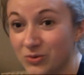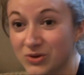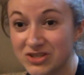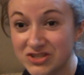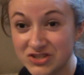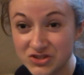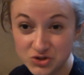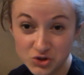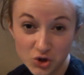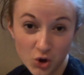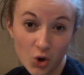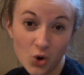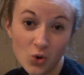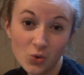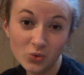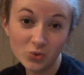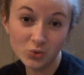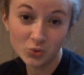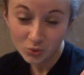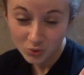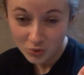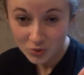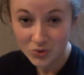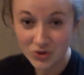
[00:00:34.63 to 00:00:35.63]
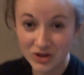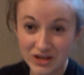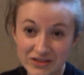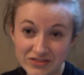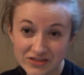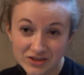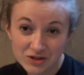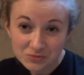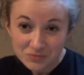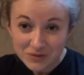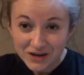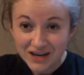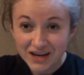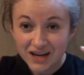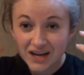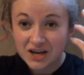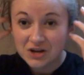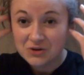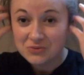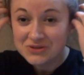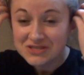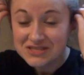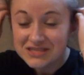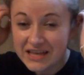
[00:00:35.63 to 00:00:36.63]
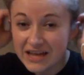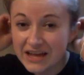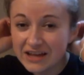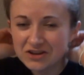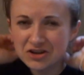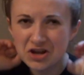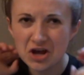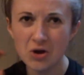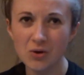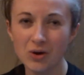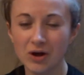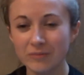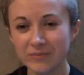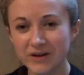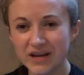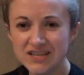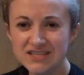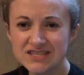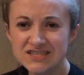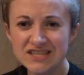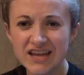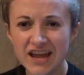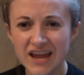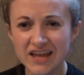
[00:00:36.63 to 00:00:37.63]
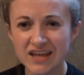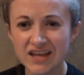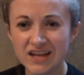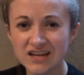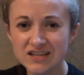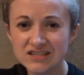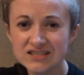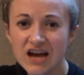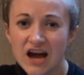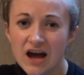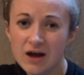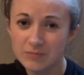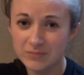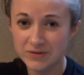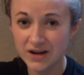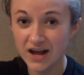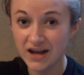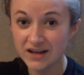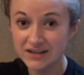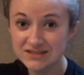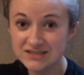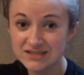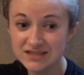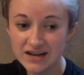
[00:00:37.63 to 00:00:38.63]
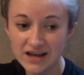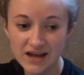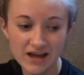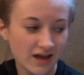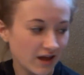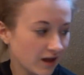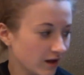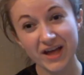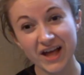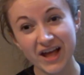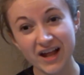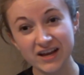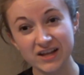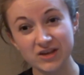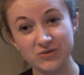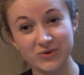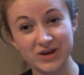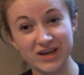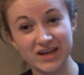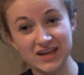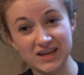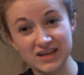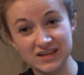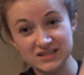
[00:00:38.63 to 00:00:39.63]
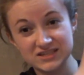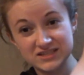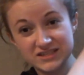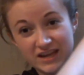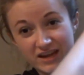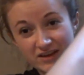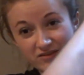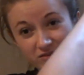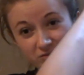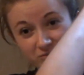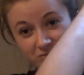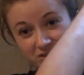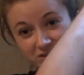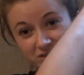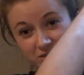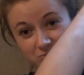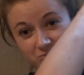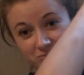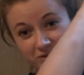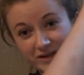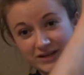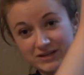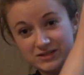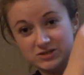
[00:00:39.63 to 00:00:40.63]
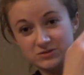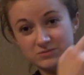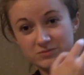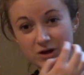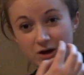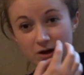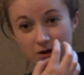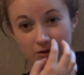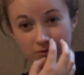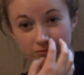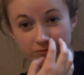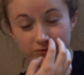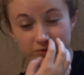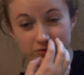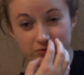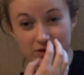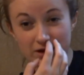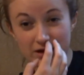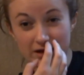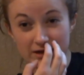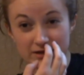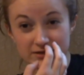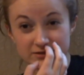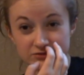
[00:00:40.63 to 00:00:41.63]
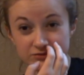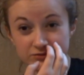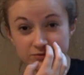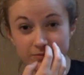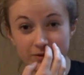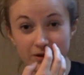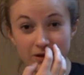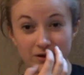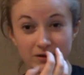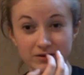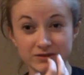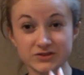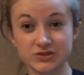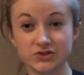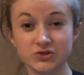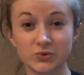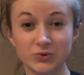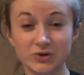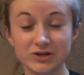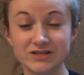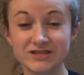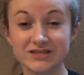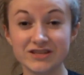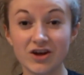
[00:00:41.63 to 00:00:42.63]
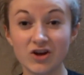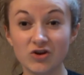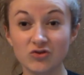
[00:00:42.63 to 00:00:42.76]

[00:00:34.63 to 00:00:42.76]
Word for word: it was so cool and then my hair was like, no, I'm not staying in a top knot today. But anyways, I have a really random haul for you guys from all sorts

▸ Exercise:
Could you set down nothing but the lines from the one containing "[00:00:41.63 to 00:00:42.63]" through the last line of the records above, both ends included, exactly as given and free of pictures?

▸ Result for this exercise:
[00:00:41.63 to 00:00:42.63]
[00:00:42.63 to 00:00:42.76]

[00:00:34.63 to 00:00:42.76]
Word for word: it was so cool and then my hair was like, no, I'm not staying in a top knot today. But anyways, I have a really random haul for you guys from all sorts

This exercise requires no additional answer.